La instalación en el Lazareto tiene un título sugerente: «Nuestros pensamientos, nuestras jaulas». Pero, en el fondo, Lucía sigue hablando del dolor y de la muerte, de la prisión del cuerpo y la liberación de las almas.
En estas representaciones simbólicas los paños de lino que envuelven las almas vuelan liberadas de los cuerpos. Pero en el Lazareto las almas chocan contra los barrotes de las celdas; o parecen crucificadas contra las lúgubres paredes de piedra. Almas atrapadas intentado huir de su encierro.
Fantasmas como espectros de personas ninguneadas. ¿Qué pasa con el alma de alguien olvidado, de alguien que no ha podido ser él mismo? Hay una instalación de obras en el Torreón de los Secretos del Lazareto que Lucía ha denominado «Mujeres en silencio», a las mujeres que nunca pudieron firmar su obra. Su presencia fantasmal y silenciosa tiene algo de estatua clásica, con sus ropajes de mármol eterno, pero cuando te acercas descubres que son telas, paños blancos como mortajas, vacíos. Y provoca un escalofrío y mucha comprensión.

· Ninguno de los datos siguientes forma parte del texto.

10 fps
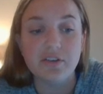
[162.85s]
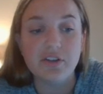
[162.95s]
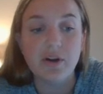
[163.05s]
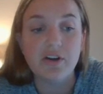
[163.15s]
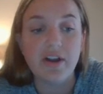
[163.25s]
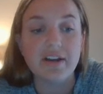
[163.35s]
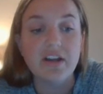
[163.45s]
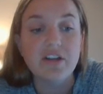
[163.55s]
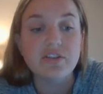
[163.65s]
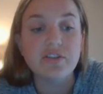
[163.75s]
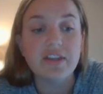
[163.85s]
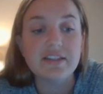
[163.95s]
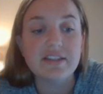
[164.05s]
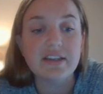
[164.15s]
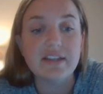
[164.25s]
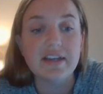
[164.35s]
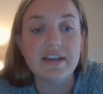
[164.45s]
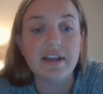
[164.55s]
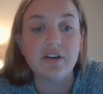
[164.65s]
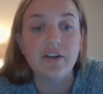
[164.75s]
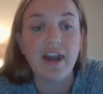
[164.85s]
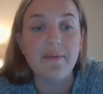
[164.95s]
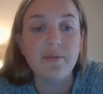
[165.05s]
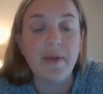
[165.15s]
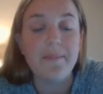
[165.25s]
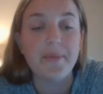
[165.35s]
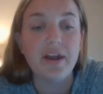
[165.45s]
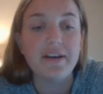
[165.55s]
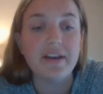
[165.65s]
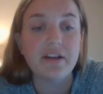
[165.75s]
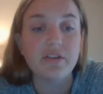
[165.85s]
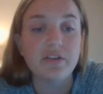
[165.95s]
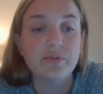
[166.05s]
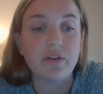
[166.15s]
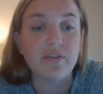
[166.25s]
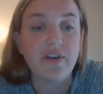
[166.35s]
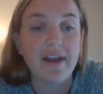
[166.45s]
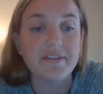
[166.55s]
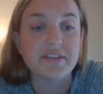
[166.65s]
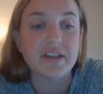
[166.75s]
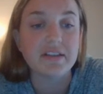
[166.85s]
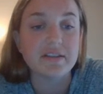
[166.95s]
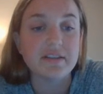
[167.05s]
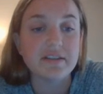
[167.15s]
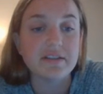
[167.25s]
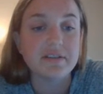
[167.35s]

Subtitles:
You are correct. So this is a nickel, and I remember a nickel is worth 5 cents.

Pero quizás la pieza más espectacular de la instalación de Lucía Vallejo en el Lazareto sea «La jaula dorada», que se encuentra en la garita central o capilla donde oficiaba el sacerdote. En su lugar pende del techo un gran paño cubierto de pan de oro de 22 kilates por delante y de oro falso por detrás se eleva como los ropajes de una figura barroca. La suave brisa que siempre sopla en el islote hace girar caprichosamente la tela, ofreciéndonos a veces el oro verdadero y a veces la cara falsa. A su alrededor, en las jaulas, las almas de los «sucios» lloran y gritan su desgarro impotente tras los barrotes, intentando escapar de su dolor. Escalofriante. Las obras de Lucía recogen la fuerza de aquel escenario imponente y nos llevan a la emoción y a la reflexión.
Pero no todo es terrible y cruel en esta propuesta artística. Hay también unas piezas hermosísimas de cristal sobre los pozos de agua. Esos cristales ovalados contienen en su interior las cenizas de otros paños, otras almas, encapsuladas en elegantes vidrios. El pozo de agua, como símbolo de vida, y el cristal como la esperanza del Ave Fénix, de ser el germen de una nueva vida.

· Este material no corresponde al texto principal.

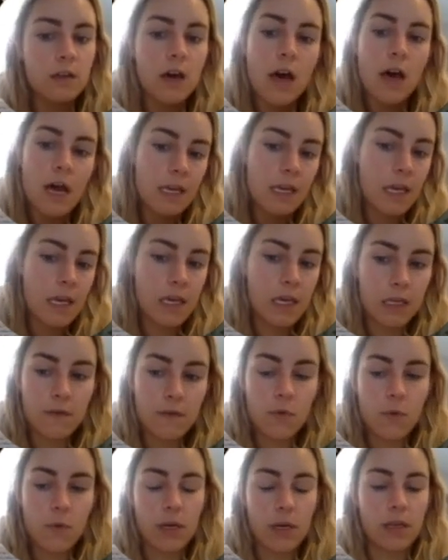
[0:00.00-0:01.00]
I can't
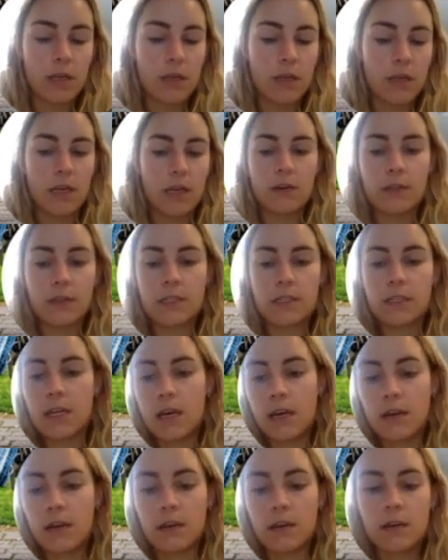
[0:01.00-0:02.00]
give you anything else
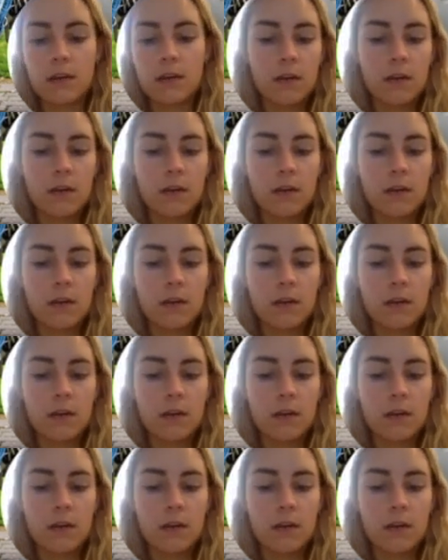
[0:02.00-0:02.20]
today.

Tengo que confesar una cosa: yo no he ido a ver esa instalación en el Lazareto comisariada por María y Lorena de Corral. Lo que os cuento lo sé a través de textos leídos, fotografías, vídeos y conversaciones con Lucía Vallejo. No me gusta ese lugar. Tampoco iría a visitar Auschwitz, el museo del Holocausto o el de Hiroshima. Pero entiendo que son necesarios para preservar la memoria. Aunque nos recuerden el dolor de otros, que también es el nuestro.
Y admiro a los artistas que se enfrentan a ello, valientes y, como Lucía Vallejo, salen victoriosos.